Problem description:
A precise reproduction of every record below is needed, minus the pictures.

Saved data entries:
•••••

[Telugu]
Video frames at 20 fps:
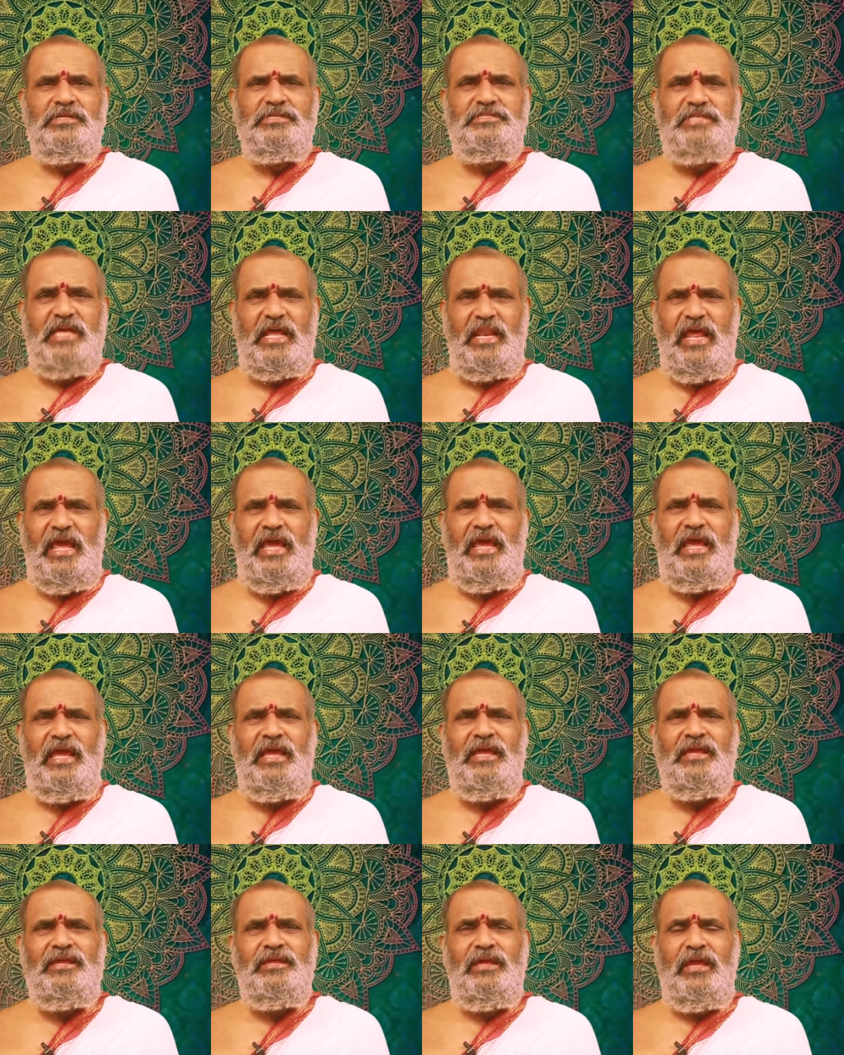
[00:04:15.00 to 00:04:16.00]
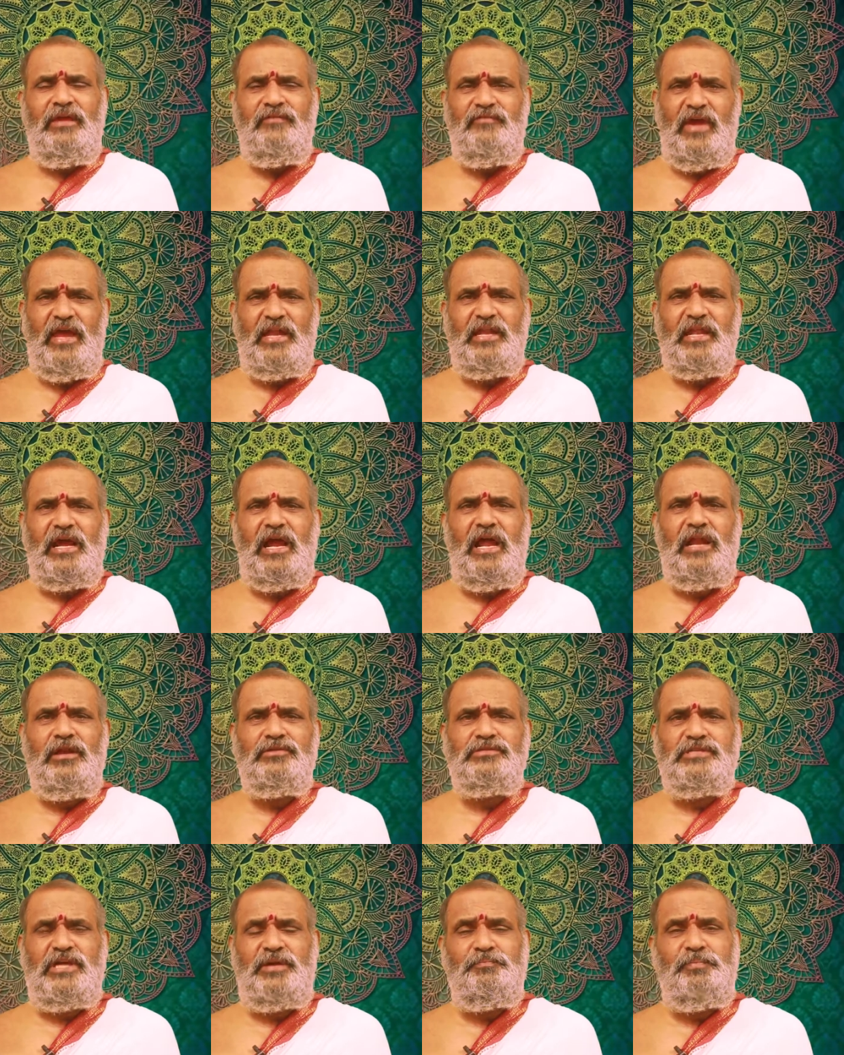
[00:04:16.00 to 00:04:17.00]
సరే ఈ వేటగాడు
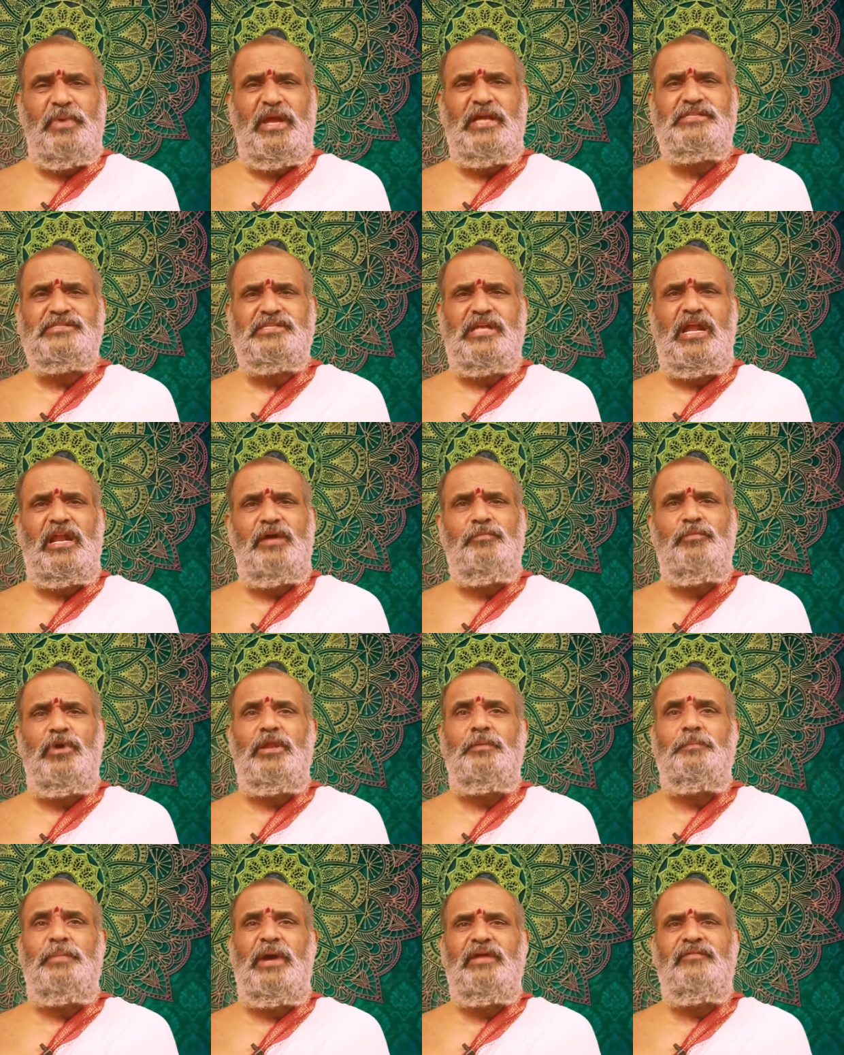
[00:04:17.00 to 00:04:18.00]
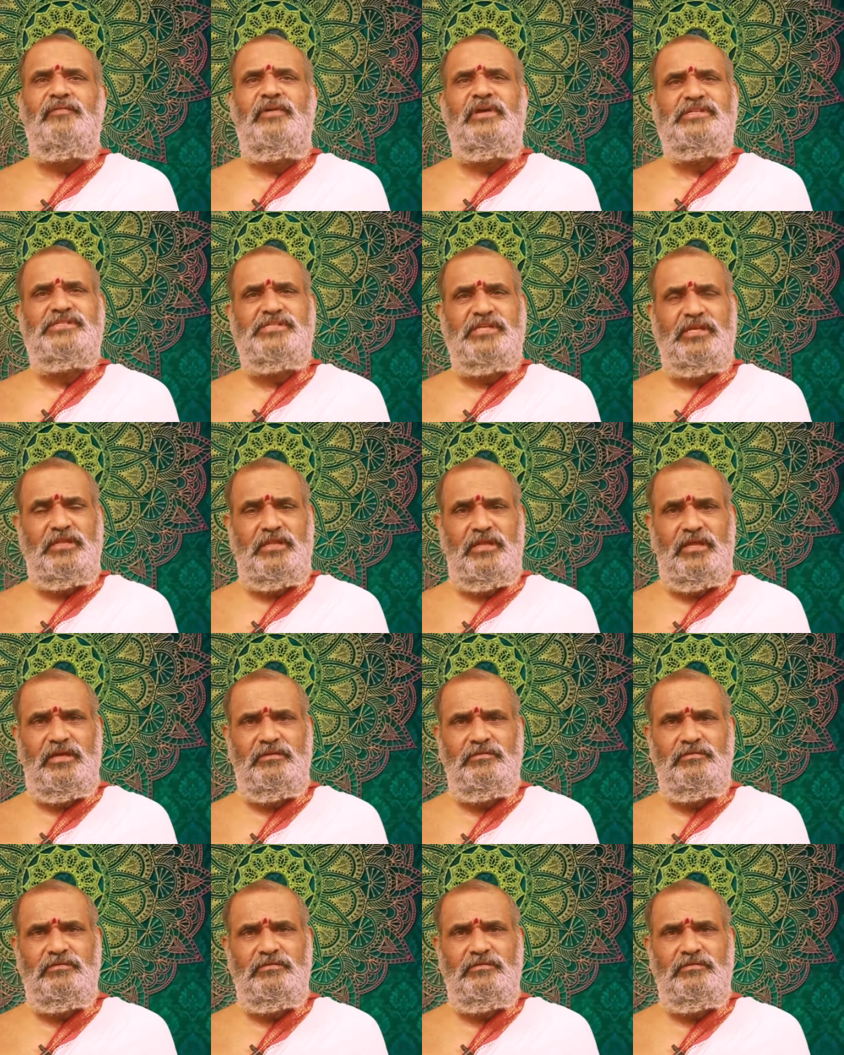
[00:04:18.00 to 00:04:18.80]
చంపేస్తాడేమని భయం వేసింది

•••••

Answer box:
[Telugu]
Video frames at 20 fps:
[00:04:15.00 to 00:04:16.00]
[00:04:16.00 to 00:04:17.00]
సరే ఈ వేటగాడు
[00:04:17.00 to 00:04:18.00]
[00:04:18.00 to 00:04:18.80]
చంపేస్తాడేమని భయం వేసింది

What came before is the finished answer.